■ TASK MATERIAL
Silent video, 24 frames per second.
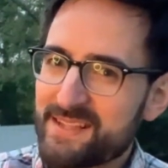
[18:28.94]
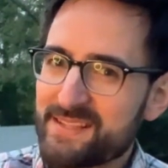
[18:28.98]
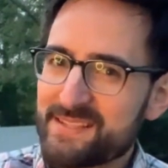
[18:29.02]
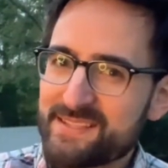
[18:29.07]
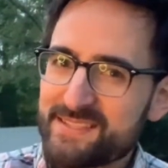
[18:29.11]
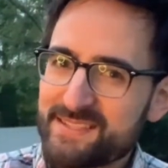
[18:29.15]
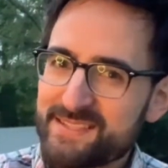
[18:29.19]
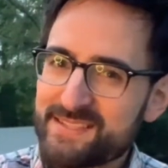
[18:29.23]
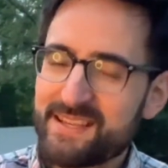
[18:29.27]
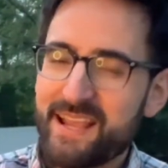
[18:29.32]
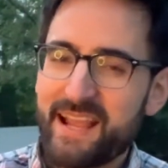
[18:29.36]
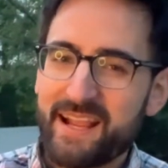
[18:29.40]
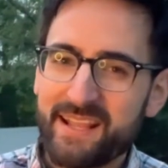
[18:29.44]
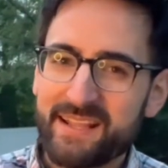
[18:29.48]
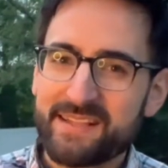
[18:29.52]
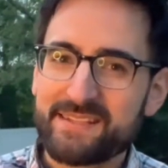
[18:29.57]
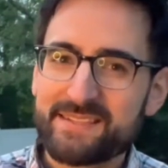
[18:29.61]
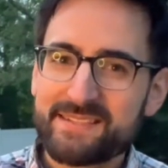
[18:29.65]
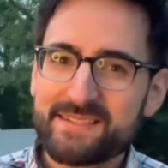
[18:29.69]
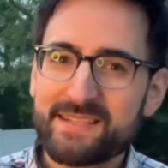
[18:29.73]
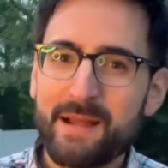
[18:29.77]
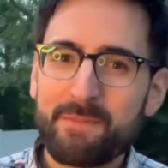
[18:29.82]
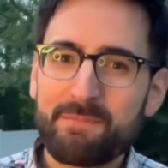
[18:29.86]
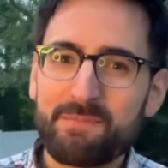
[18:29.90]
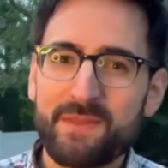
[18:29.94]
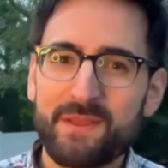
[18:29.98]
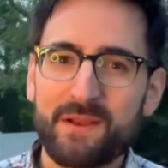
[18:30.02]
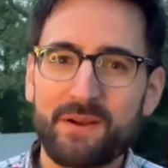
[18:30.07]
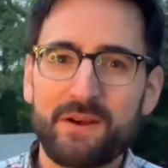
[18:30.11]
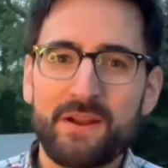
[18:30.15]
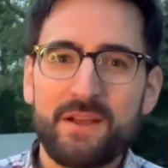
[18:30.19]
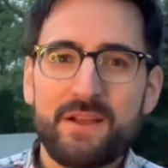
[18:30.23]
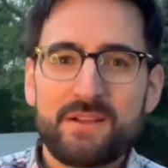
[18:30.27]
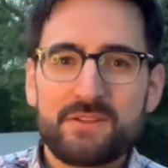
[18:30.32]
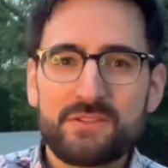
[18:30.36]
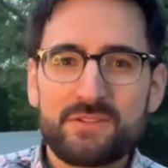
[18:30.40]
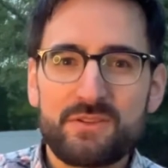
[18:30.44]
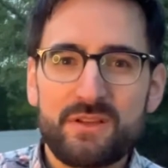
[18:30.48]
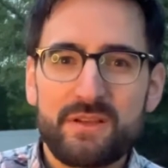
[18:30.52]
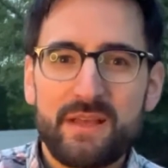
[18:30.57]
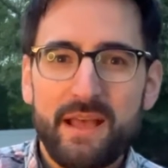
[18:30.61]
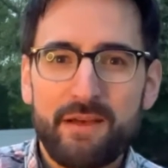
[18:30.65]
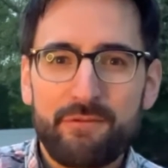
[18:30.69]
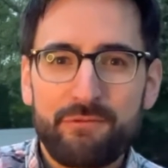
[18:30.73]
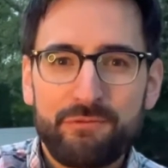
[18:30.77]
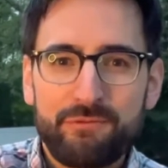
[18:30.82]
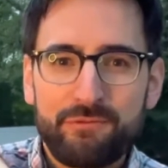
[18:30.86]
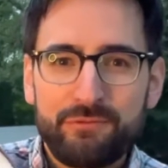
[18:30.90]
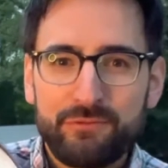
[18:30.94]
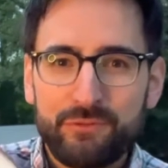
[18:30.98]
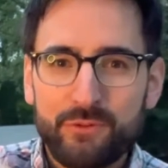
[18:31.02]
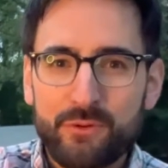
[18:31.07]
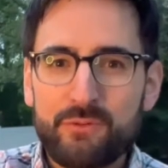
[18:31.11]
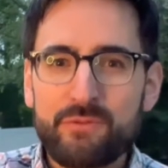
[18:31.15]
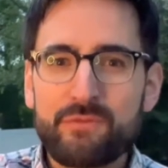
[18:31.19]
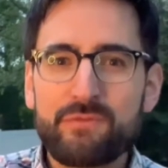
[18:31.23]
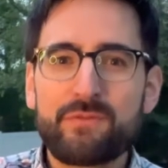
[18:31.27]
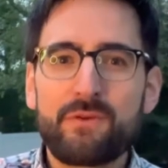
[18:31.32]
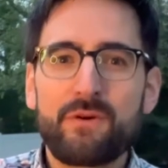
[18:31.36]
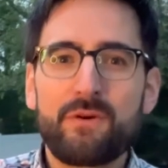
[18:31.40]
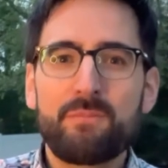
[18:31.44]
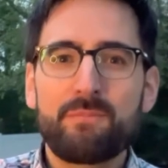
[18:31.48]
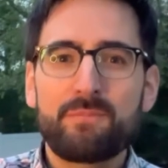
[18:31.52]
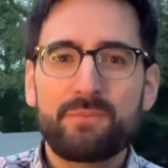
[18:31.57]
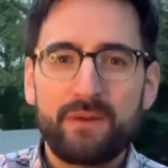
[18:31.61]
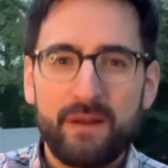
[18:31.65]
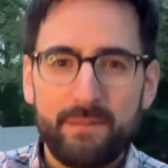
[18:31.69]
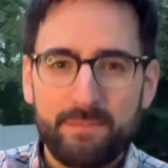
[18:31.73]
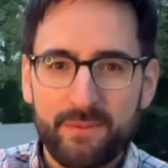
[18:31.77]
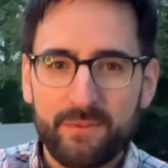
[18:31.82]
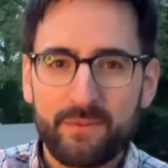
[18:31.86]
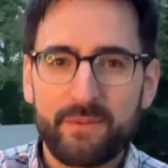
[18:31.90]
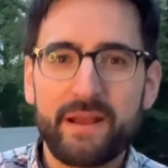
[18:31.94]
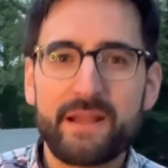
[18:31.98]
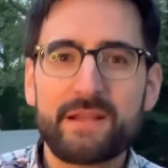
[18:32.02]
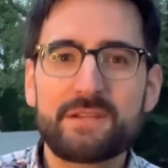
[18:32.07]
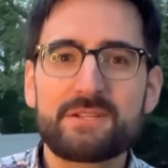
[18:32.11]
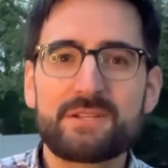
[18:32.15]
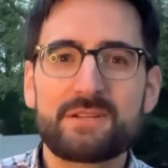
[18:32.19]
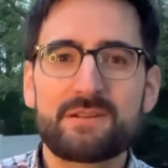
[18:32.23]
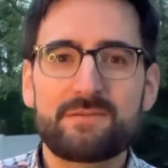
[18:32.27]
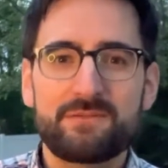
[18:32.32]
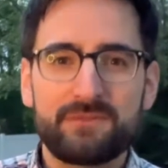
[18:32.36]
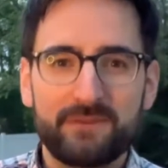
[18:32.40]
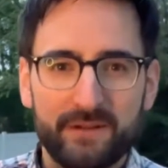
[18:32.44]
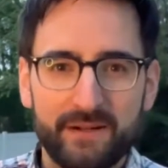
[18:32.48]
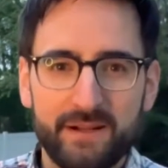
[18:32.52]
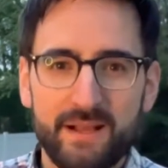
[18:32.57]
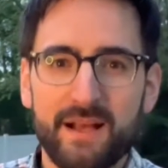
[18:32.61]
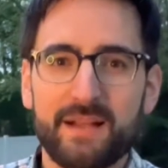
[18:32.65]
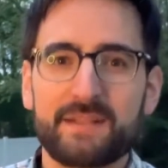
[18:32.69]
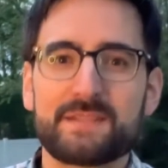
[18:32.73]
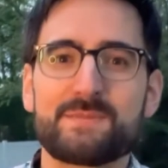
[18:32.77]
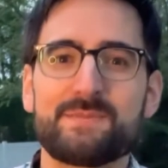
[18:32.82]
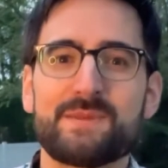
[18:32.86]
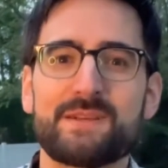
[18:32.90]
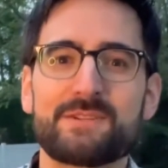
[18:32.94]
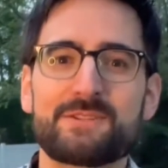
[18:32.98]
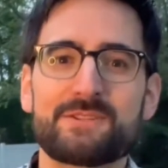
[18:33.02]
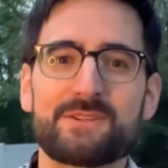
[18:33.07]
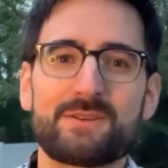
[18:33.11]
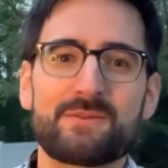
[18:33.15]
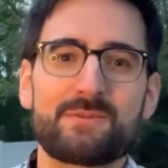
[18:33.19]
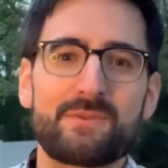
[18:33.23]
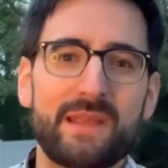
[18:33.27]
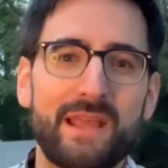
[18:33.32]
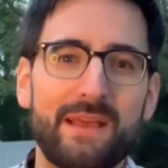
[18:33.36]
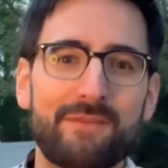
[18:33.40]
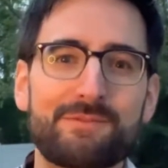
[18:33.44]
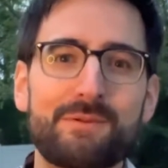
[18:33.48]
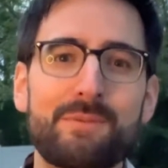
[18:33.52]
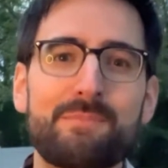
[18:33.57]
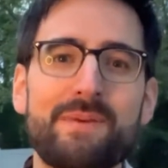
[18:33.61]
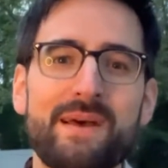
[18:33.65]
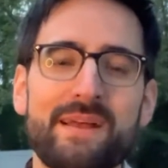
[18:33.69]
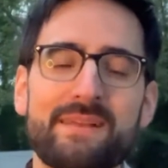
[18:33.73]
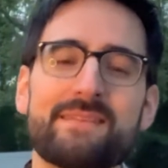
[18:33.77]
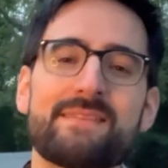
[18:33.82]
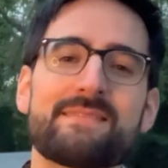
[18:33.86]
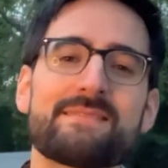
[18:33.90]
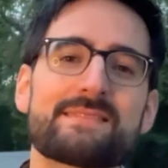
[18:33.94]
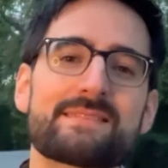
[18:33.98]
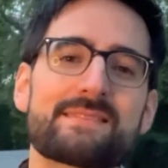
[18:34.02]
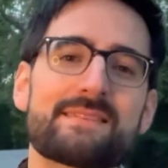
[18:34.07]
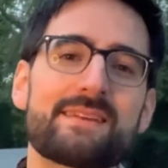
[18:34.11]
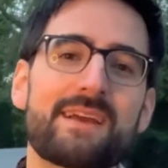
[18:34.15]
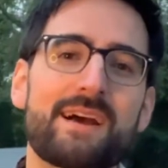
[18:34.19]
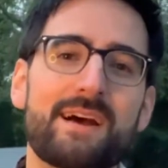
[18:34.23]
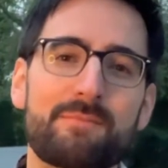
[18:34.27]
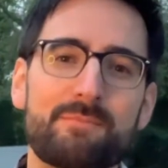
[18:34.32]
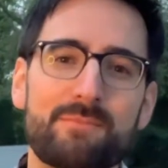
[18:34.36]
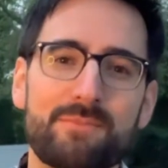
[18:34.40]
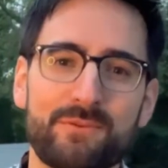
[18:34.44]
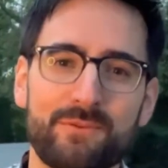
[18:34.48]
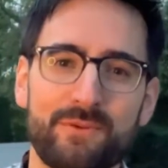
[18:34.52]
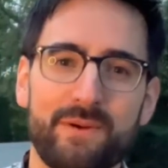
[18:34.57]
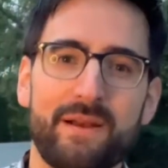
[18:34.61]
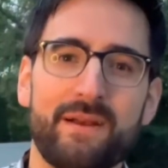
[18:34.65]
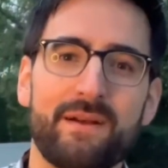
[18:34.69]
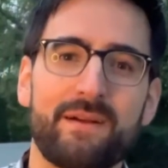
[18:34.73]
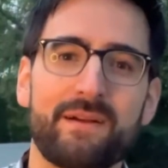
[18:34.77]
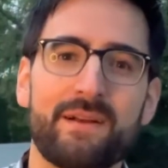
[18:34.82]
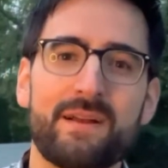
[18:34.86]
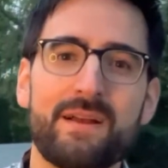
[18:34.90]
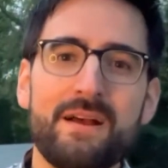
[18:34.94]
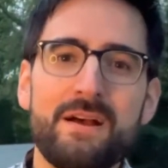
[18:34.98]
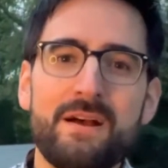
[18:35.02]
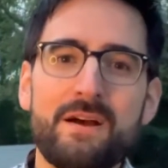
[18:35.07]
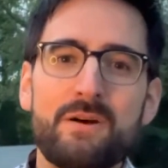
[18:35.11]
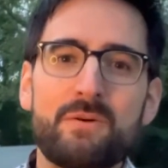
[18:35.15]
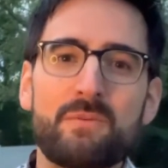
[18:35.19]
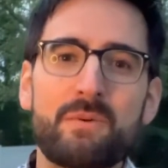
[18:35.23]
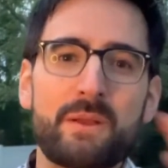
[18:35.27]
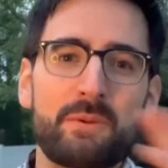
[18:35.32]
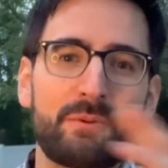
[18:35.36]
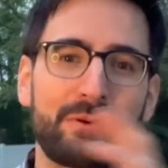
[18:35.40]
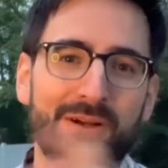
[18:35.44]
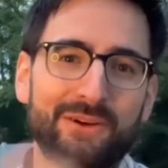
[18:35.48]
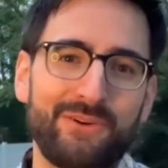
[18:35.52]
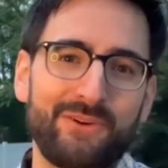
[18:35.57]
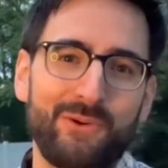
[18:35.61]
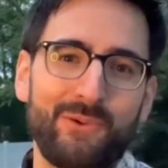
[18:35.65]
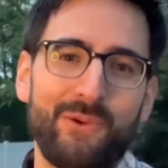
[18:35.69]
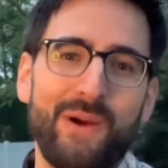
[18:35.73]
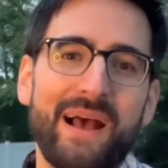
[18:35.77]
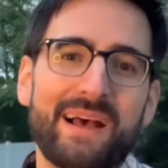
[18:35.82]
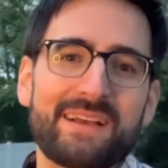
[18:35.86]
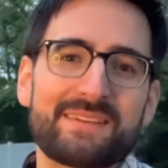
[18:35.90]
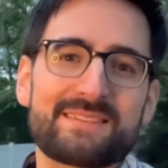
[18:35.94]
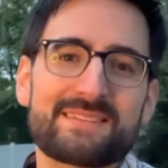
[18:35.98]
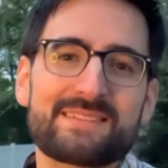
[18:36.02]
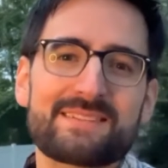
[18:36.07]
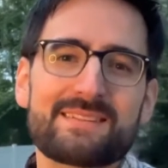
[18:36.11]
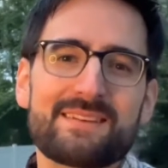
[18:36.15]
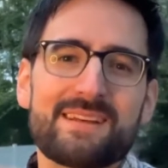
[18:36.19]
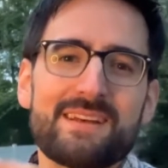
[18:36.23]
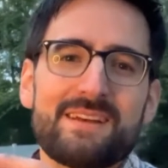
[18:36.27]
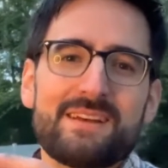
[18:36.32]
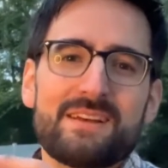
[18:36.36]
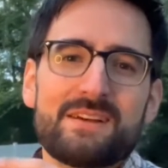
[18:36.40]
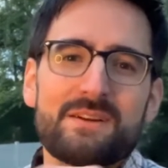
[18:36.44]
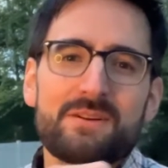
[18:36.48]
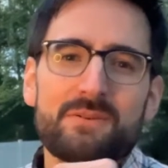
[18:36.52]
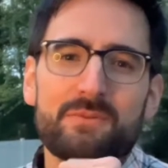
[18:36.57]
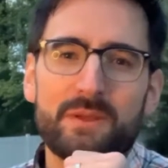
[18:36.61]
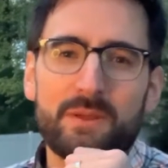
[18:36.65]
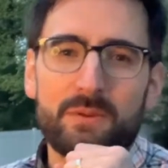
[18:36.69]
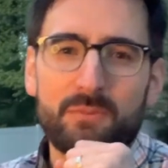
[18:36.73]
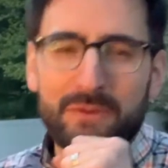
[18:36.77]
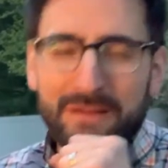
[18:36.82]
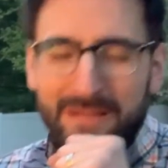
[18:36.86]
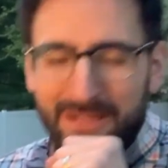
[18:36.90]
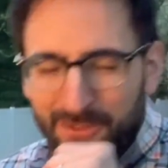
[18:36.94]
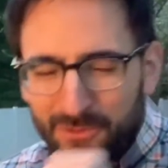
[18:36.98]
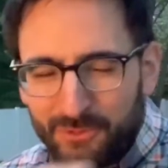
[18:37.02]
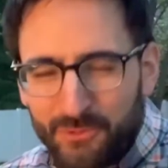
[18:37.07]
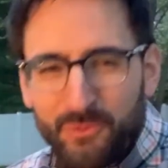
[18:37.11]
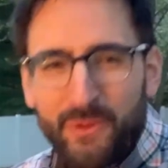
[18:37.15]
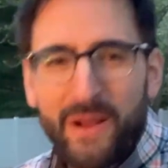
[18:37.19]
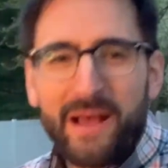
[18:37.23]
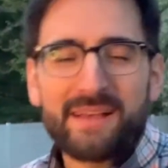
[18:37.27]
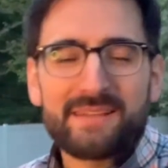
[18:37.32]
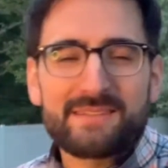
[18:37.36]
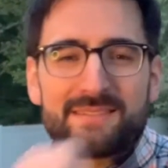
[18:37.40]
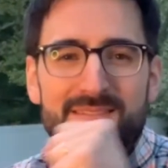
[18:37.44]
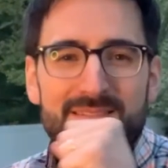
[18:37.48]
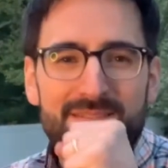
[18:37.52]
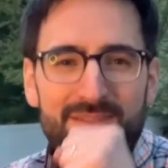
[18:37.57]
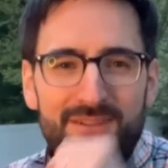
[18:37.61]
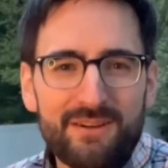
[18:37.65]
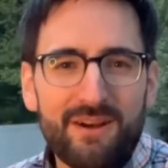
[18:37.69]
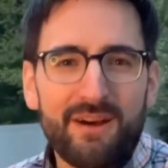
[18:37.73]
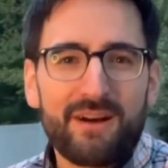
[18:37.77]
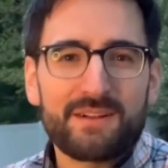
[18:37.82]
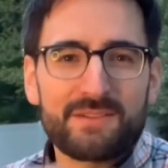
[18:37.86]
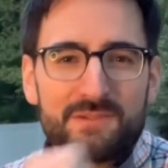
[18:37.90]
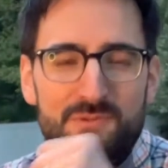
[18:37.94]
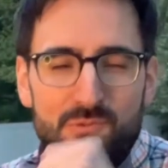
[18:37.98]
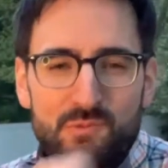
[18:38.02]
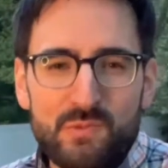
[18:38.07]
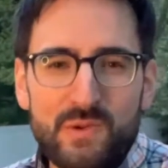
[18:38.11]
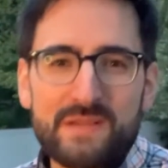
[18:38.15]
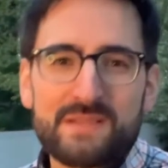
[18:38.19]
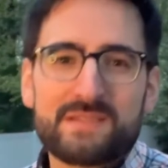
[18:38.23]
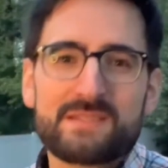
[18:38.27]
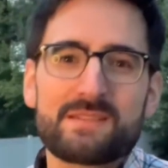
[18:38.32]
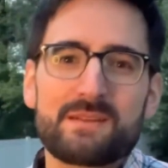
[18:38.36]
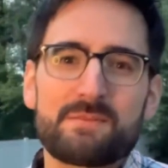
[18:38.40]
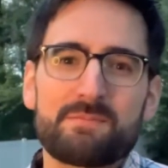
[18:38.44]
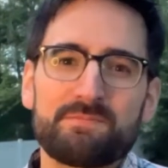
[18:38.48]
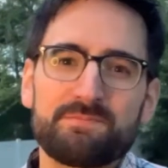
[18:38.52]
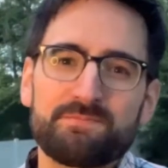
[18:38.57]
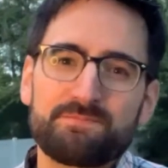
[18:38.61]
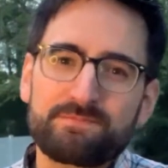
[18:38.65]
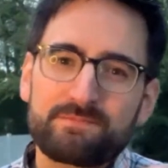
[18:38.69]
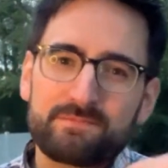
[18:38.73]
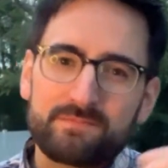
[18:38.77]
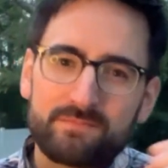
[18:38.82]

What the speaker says: second step there. To have fruitful preparation for God's mission, we have dependency on prayer. We request God's wisdom.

■ THE PROBLEM
In your copy of the records above, include every line exactly but no pictures.

■ ANSWER TO THE PROBLEM
Silent video, 24 frames per second.
[18:28.94]
[18:28.98]
[18:29.02]
[18:29.07]
[18:29.11]
[18:29.15]
[18:29.19]
[18:29.23]
[18:29.27]
[18:29.32]
[18:29.36]
[18:29.40]
[18:29.44]
[18:29.48]
[18:29.52]
[18:29.57]
[18:29.61]
[18:29.65]
[18:29.69]
[18:29.73]
[18:29.77]
[18:29.82]
[18:29.86]
[18:29.90]
[18:29.94]
[18:29.98]
[18:30.02]
[18:30.07]
[18:30.11]
[18:30.15]
[18:30.19]
[18:30.23]
[18:30.27]
[18:30.32]
[18:30.36]
[18:30.40]
[18:30.44]
[18:30.48]
[18:30.52]
[18:30.57]
[18:30.61]
[18:30.65]
[18:30.69]
[18:30.73]
[18:30.77]
[18:30.82]
[18:30.86]
[18:30.90]
[18:30.94]
[18:30.98]
[18:31.02]
[18:31.07]
[18:31.11]
[18:31.15]
[18:31.19]
[18:31.23]
[18:31.27]
[18:31.32]
[18:31.36]
[18:31.40]
[18:31.44]
[18:31.48]
[18:31.52]
[18:31.57]
[18:31.61]
[18:31.65]
[18:31.69]
[18:31.73]
[18:31.77]
[18:31.82]
[18:31.86]
[18:31.90]
[18:31.94]
[18:31.98]
[18:32.02]
[18:32.07]
[18:32.11]
[18:32.15]
[18:32.19]
[18:32.23]
[18:32.27]
[18:32.32]
[18:32.36]
[18:32.40]
[18:32.44]
[18:32.48]
[18:32.52]
[18:32.57]
[18:32.61]
[18:32.65]
[18:32.69]
[18:32.73]
[18:32.77]
[18:32.82]
[18:32.86]
[18:32.90]
[18:32.94]
[18:32.98]
[18:33.02]
[18:33.07]
[18:33.11]
[18:33.15]
[18:33.19]
[18:33.23]
[18:33.27]
[18:33.32]
[18:33.36]
[18:33.40]
[18:33.44]
[18:33.48]
[18:33.52]
[18:33.57]
[18:33.61]
[18:33.65]
[18:33.69]
[18:33.73]
[18:33.77]
[18:33.82]
[18:33.86]
[18:33.90]
[18:33.94]
[18:33.98]
[18:34.02]
[18:34.07]
[18:34.11]
[18:34.15]
[18:34.19]
[18:34.23]
[18:34.27]
[18:34.32]
[18:34.36]
[18:34.40]
[18:34.44]
[18:34.48]
[18:34.52]
[18:34.57]
[18:34.61]
[18:34.65]
[18:34.69]
[18:34.73]
[18:34.77]
[18:34.82]
[18:34.86]
[18:34.90]
[18:34.94]
[18:34.98]
[18:35.02]
[18:35.07]
[18:35.11]
[18:35.15]
[18:35.19]
[18:35.23]
[18:35.27]
[18:35.32]
[18:35.36]
[18:35.40]
[18:35.44]
[18:35.48]
[18:35.52]
[18:35.57]
[18:35.61]
[18:35.65]
[18:35.69]
[18:35.73]
[18:35.77]
[18:35.82]
[18:35.86]
[18:35.90]
[18:35.94]
[18:35.98]
[18:36.02]
[18:36.07]
[18:36.11]
[18:36.15]
[18:36.19]
[18:36.23]
[18:36.27]
[18:36.32]
[18:36.36]
[18:36.40]
[18:36.44]
[18:36.48]
[18:36.52]
[18:36.57]
[18:36.61]
[18:36.65]
[18:36.69]
[18:36.73]
[18:36.77]
[18:36.82]
[18:36.86]
[18:36.90]
[18:36.94]
[18:36.98]
[18:37.02]
[18:37.07]
[18:37.11]
[18:37.15]
[18:37.19]
[18:37.23]
[18:37.27]
[18:37.32]
[18:37.36]
[18:37.40]
[18:37.44]
[18:37.48]
[18:37.52]
[18:37.57]
[18:37.61]
[18:37.65]
[18:37.69]
[18:37.73]
[18:37.77]
[18:37.82]
[18:37.86]
[18:37.90]
[18:37.94]
[18:37.98]
[18:38.02]
[18:38.07]
[18:38.11]
[18:38.15]
[18:38.19]
[18:38.23]
[18:38.27]
[18:38.32]
[18:38.36]
[18:38.40]
[18:38.44]
[18:38.48]
[18:38.52]
[18:38.57]
[18:38.61]
[18:38.65]
[18:38.69]
[18:38.73]
[18:38.77]
[18:38.82]

What the speaker says: second step there. To have fruitful preparation for God's mission, we have dependency on prayer. We request God's wisdom.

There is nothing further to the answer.